Every record below must come back exactly as written, with the images dropped.
========================================================================
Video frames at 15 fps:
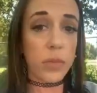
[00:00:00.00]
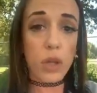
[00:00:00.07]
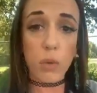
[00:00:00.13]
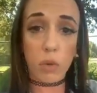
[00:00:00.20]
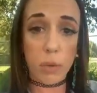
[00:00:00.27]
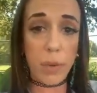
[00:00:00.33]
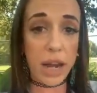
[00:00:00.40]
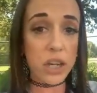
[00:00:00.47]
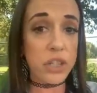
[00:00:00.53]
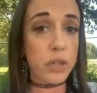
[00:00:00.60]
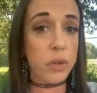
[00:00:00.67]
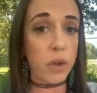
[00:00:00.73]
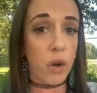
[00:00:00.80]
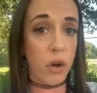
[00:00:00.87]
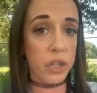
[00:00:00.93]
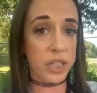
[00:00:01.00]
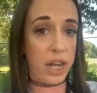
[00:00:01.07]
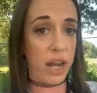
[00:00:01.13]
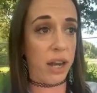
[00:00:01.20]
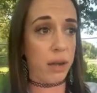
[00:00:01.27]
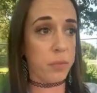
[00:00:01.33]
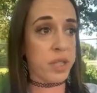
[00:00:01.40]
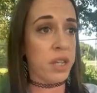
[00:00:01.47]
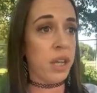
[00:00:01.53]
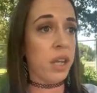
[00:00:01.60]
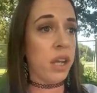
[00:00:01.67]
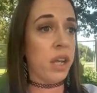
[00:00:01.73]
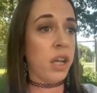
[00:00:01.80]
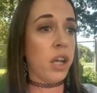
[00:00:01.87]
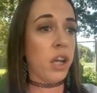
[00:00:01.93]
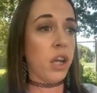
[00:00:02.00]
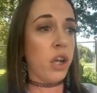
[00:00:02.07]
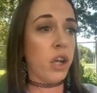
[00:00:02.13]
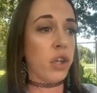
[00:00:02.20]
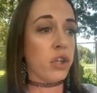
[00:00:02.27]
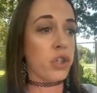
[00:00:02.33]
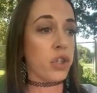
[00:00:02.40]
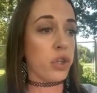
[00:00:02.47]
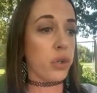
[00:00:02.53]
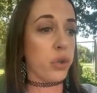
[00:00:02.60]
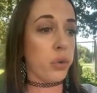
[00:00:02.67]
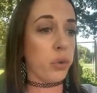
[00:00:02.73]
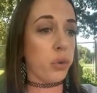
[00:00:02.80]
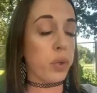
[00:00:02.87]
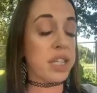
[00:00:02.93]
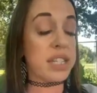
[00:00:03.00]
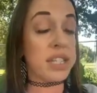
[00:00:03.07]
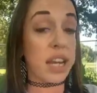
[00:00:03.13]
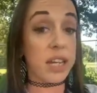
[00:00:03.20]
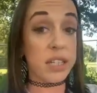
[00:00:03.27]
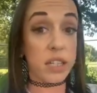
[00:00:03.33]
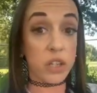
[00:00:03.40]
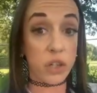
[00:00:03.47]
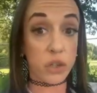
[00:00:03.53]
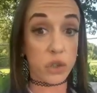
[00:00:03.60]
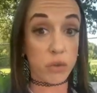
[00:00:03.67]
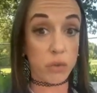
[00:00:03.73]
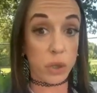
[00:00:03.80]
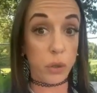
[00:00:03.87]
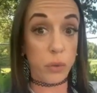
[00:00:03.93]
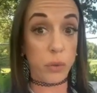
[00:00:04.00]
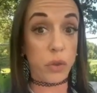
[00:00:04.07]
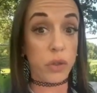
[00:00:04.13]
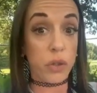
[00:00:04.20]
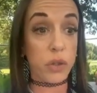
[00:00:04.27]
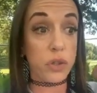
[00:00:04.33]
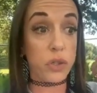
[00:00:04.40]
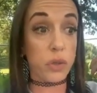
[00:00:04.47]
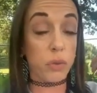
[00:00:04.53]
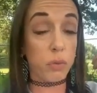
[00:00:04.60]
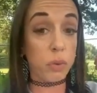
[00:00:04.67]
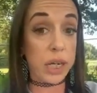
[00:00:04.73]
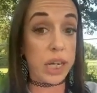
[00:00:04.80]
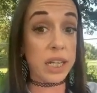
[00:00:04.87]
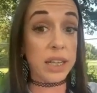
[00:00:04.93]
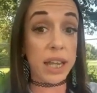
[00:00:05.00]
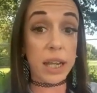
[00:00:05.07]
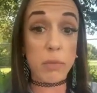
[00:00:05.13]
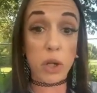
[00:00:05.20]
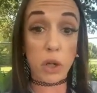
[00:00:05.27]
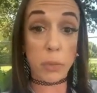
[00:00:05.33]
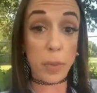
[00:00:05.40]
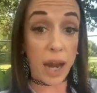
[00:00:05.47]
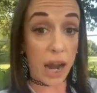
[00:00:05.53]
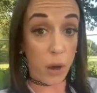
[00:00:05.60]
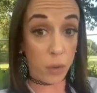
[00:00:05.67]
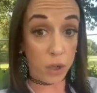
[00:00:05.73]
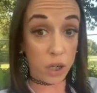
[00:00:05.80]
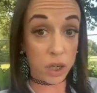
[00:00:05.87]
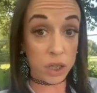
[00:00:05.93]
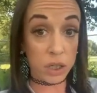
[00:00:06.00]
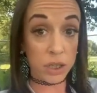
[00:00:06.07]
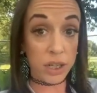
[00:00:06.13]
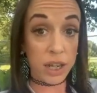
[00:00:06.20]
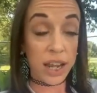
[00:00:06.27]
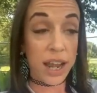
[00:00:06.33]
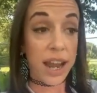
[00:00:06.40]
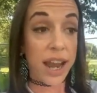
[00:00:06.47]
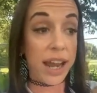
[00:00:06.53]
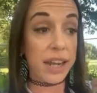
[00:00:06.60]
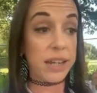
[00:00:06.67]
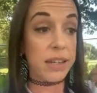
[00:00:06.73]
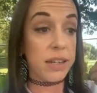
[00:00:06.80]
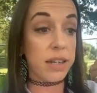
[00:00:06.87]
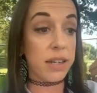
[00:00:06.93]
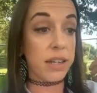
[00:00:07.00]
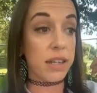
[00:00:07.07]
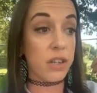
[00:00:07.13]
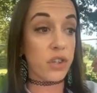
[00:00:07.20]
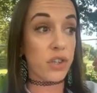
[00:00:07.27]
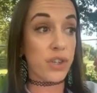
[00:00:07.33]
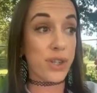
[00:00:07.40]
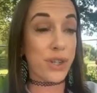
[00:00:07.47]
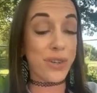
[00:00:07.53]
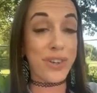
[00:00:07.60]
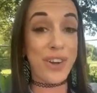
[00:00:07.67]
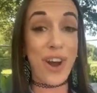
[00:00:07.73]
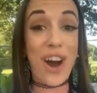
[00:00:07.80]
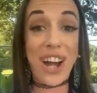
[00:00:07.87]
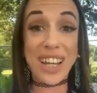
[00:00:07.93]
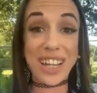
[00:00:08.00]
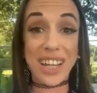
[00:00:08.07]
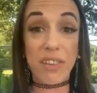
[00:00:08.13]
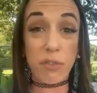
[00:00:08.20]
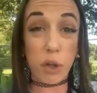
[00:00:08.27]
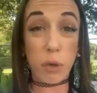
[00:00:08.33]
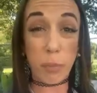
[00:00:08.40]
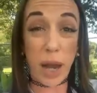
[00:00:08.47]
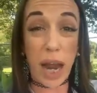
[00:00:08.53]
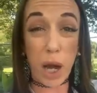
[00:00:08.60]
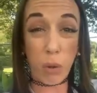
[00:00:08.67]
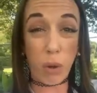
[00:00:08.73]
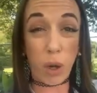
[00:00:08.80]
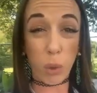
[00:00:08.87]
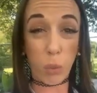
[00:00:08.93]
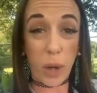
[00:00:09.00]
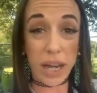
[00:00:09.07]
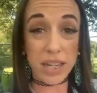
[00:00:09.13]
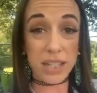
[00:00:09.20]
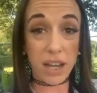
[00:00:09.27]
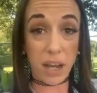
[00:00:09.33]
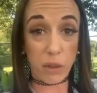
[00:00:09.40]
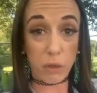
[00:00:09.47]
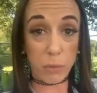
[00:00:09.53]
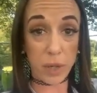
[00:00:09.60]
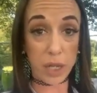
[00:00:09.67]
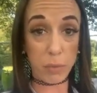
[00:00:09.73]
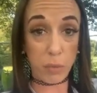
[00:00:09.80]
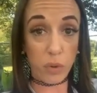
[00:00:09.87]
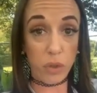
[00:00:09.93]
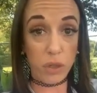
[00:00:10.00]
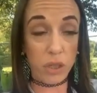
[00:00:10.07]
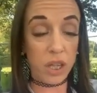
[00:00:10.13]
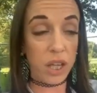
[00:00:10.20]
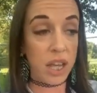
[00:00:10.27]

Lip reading: remind you at all times to stand in your truth, to reclaim your power, and to not give your power away to other people,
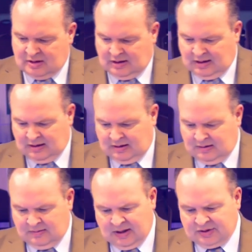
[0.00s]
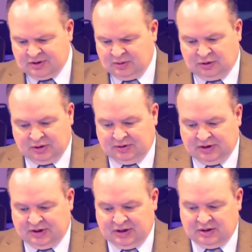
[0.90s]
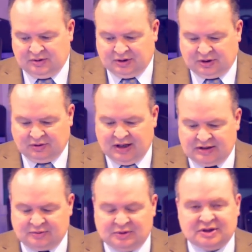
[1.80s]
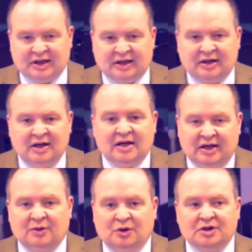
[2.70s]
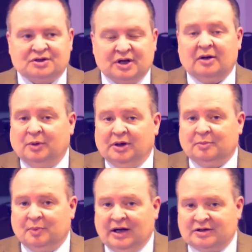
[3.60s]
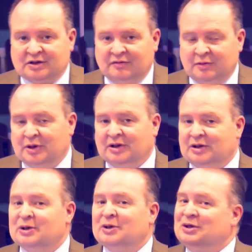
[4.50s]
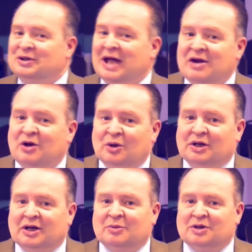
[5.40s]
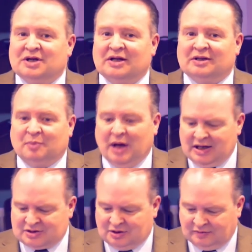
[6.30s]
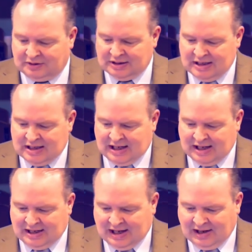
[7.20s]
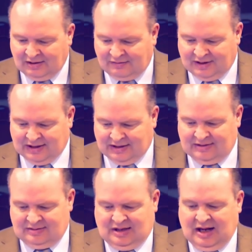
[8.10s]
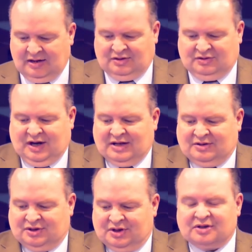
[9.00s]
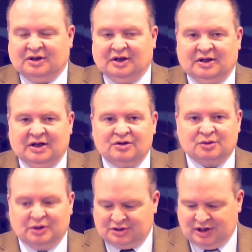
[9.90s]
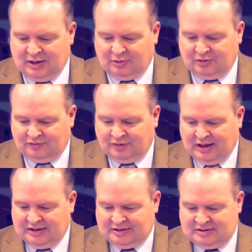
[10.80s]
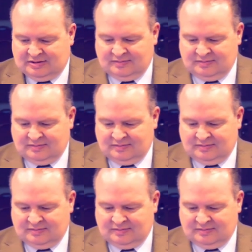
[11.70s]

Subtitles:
And so little did they know that Christ would take, He would celebrate the Passover, but little did they know that He would take the Passover and elevate it and transition it into a table of grace.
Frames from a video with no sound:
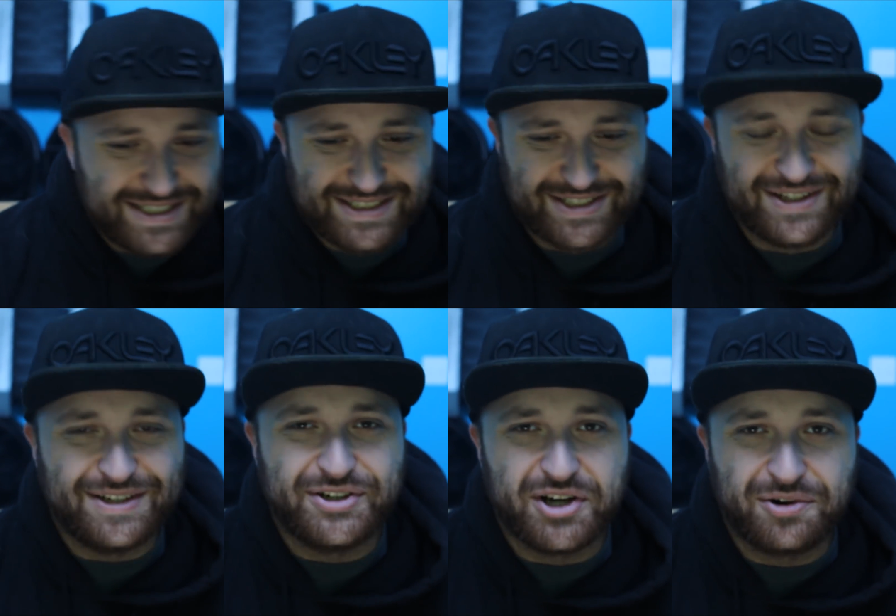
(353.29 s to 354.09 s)
So then
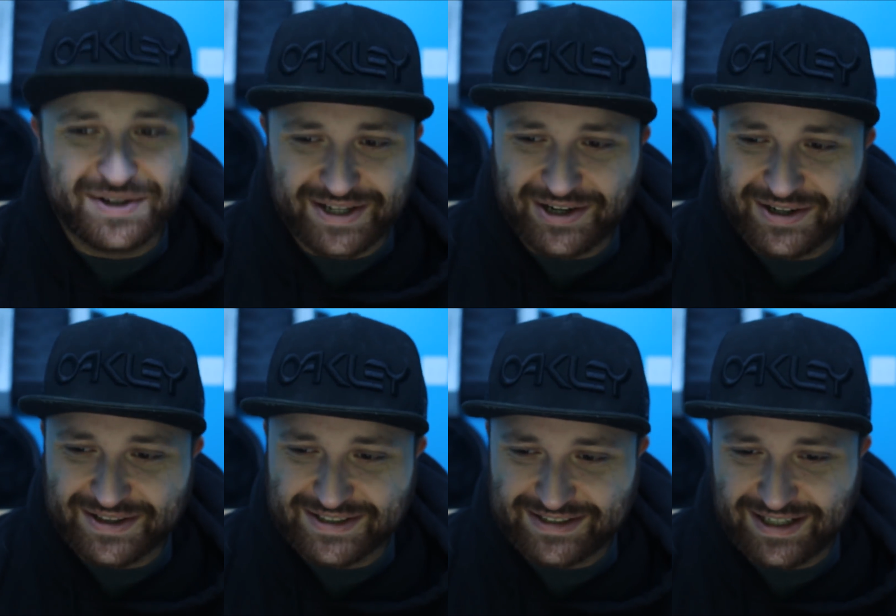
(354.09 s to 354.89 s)
you go in there,
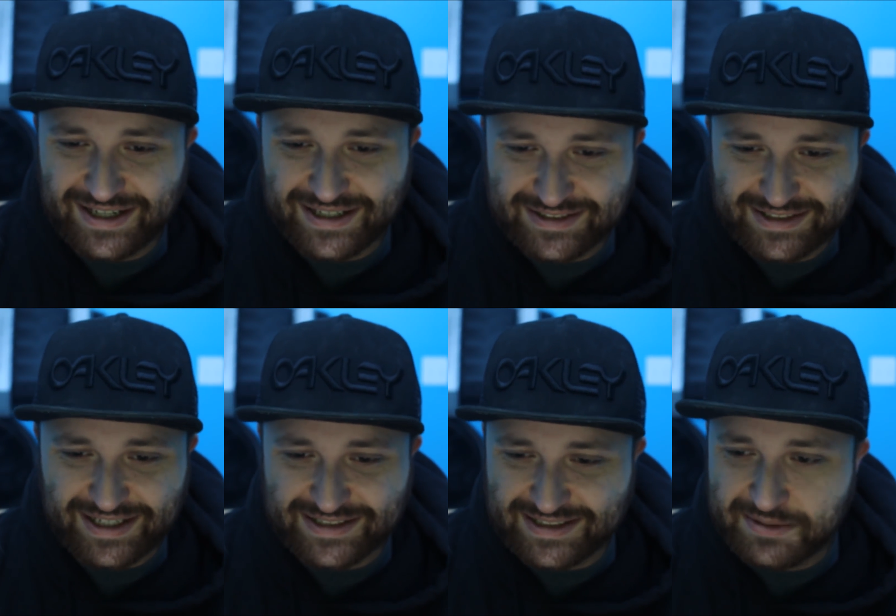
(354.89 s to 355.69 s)
and this guy's
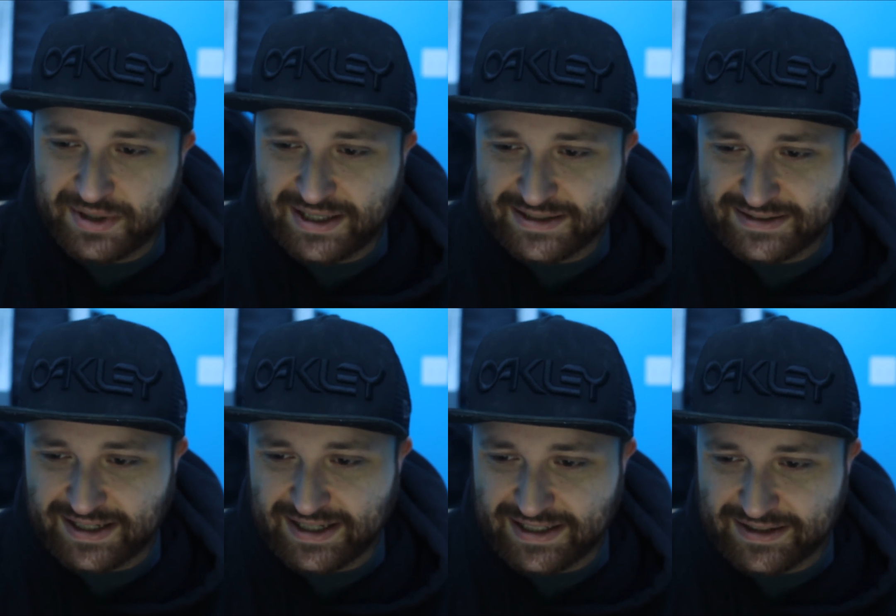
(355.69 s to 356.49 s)
got his eBay
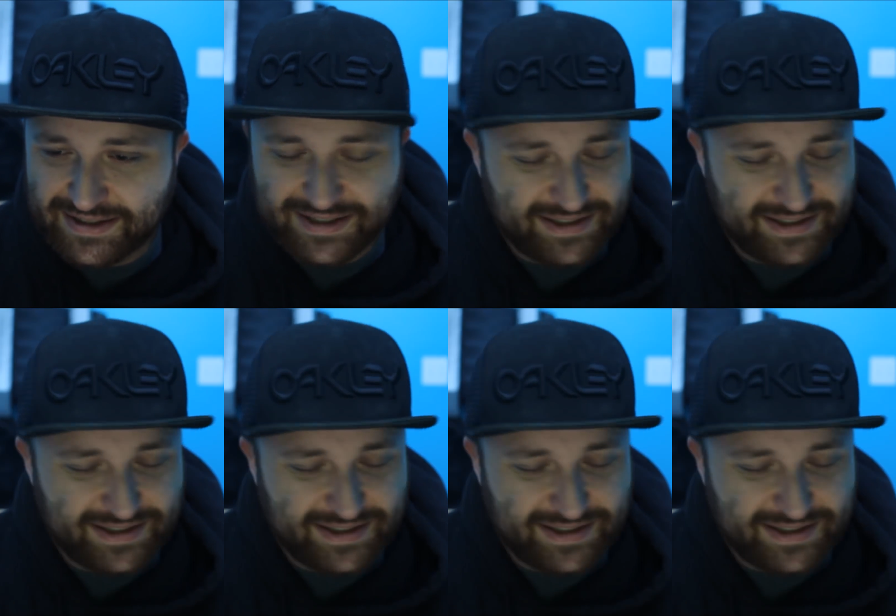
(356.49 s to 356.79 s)
intake, and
========================================================================
# Answer space
Video frames at 15 fps:
[00:00:00.00]
[00:00:00.07]
[00:00:00.13]
[00:00:00.20]
[00:00:00.27]
[00:00:00.33]
[00:00:00.40]
[00:00:00.47]
[00:00:00.53]
[00:00:00.60]
[00:00:00.67]
[00:00:00.73]
[00:00:00.80]
[00:00:00.87]
[00:00:00.93]
[00:00:01.00]
[00:00:01.07]
[00:00:01.13]
[00:00:01.20]
[00:00:01.27]
[00:00:01.33]
[00:00:01.40]
[00:00:01.47]
[00:00:01.53]
[00:00:01.60]
[00:00:01.67]
[00:00:01.73]
[00:00:01.80]
[00:00:01.87]
[00:00:01.93]
[00:00:02.00]
[00:00:02.07]
[00:00:02.13]
[00:00:02.20]
[00:00:02.27]
[00:00:02.33]
[00:00:02.40]
[00:00:02.47]
[00:00:02.53]
[00:00:02.60]
[00:00:02.67]
[00:00:02.73]
[00:00:02.80]
[00:00:02.87]
[00:00:02.93]
[00:00:03.00]
[00:00:03.07]
[00:00:03.13]
[00:00:03.20]
[00:00:03.27]
[00:00:03.33]
[00:00:03.40]
[00:00:03.47]
[00:00:03.53]
[00:00:03.60]
[00:00:03.67]
[00:00:03.73]
[00:00:03.80]
[00:00:03.87]
[00:00:03.93]
[00:00:04.00]
[00:00:04.07]
[00:00:04.13]
[00:00:04.20]
[00:00:04.27]
[00:00:04.33]
[00:00:04.40]
[00:00:04.47]
[00:00:04.53]
[00:00:04.60]
[00:00:04.67]
[00:00:04.73]
[00:00:04.80]
[00:00:04.87]
[00:00:04.93]
[00:00:05.00]
[00:00:05.07]
[00:00:05.13]
[00:00:05.20]
[00:00:05.27]
[00:00:05.33]
[00:00:05.40]
[00:00:05.47]
[00:00:05.53]
[00:00:05.60]
[00:00:05.67]
[00:00:05.73]
[00:00:05.80]
[00:00:05.87]
[00:00:05.93]
[00:00:06.00]
[00:00:06.07]
[00:00:06.13]
[00:00:06.20]
[00:00:06.27]
[00:00:06.33]
[00:00:06.40]
[00:00:06.47]
[00:00:06.53]
[00:00:06.60]
[00:00:06.67]
[00:00:06.73]
[00:00:06.80]
[00:00:06.87]
[00:00:06.93]
[00:00:07.00]
[00:00:07.07]
[00:00:07.13]
[00:00:07.20]
[00:00:07.27]
[00:00:07.33]
[00:00:07.40]
[00:00:07.47]
[00:00:07.53]
[00:00:07.60]
[00:00:07.67]
[00:00:07.73]
[00:00:07.80]
[00:00:07.87]
[00:00:07.93]
[00:00:08.00]
[00:00:08.07]
[00:00:08.13]
[00:00:08.20]
[00:00:08.27]
[00:00:08.33]
[00:00:08.40]
[00:00:08.47]
[00:00:08.53]
[00:00:08.60]
[00:00:08.67]
[00:00:08.73]
[00:00:08.80]
[00:00:08.87]
[00:00:08.93]
[00:00:09.00]
[00:00:09.07]
[00:00:09.13]
[00:00:09.20]
[00:00:09.27]
[00:00:09.33]
[00:00:09.40]
[00:00:09.47]
[00:00:09.53]
[00:00:09.60]
[00:00:09.67]
[00:00:09.73]
[00:00:09.80]
[00:00:09.87]
[00:00:09.93]
[00:00:10.00]
[00:00:10.07]
[00:00:10.13]
[00:00:10.20]
[00:00:10.27]

Lip reading: remind you at all times to stand in your truth, to reclaim your power, and to not give your power away to other people,
[0.00s]
[0.90s]
[1.80s]
[2.70s]
[3.60s]
[4.50s]
[5.40s]
[6.30s]
[7.20s]
[8.10s]
[9.00s]
[9.90s]
[10.80s]
[11.70s]

Subtitles:
And so little did they know that Christ would take, He would celebrate the Passover, but little did they know that He would take the Passover and elevate it and transition it into a table of grace.
Frames from a video with no sound:
(353.29 s to 354.09 s)
So then
(354.09 s to 354.89 s)
you go in there,
(354.89 s to 355.69 s)
and this guy's
(355.69 s to 356.49 s)
got his eBay
(356.49 s to 356.79 s)
intake, and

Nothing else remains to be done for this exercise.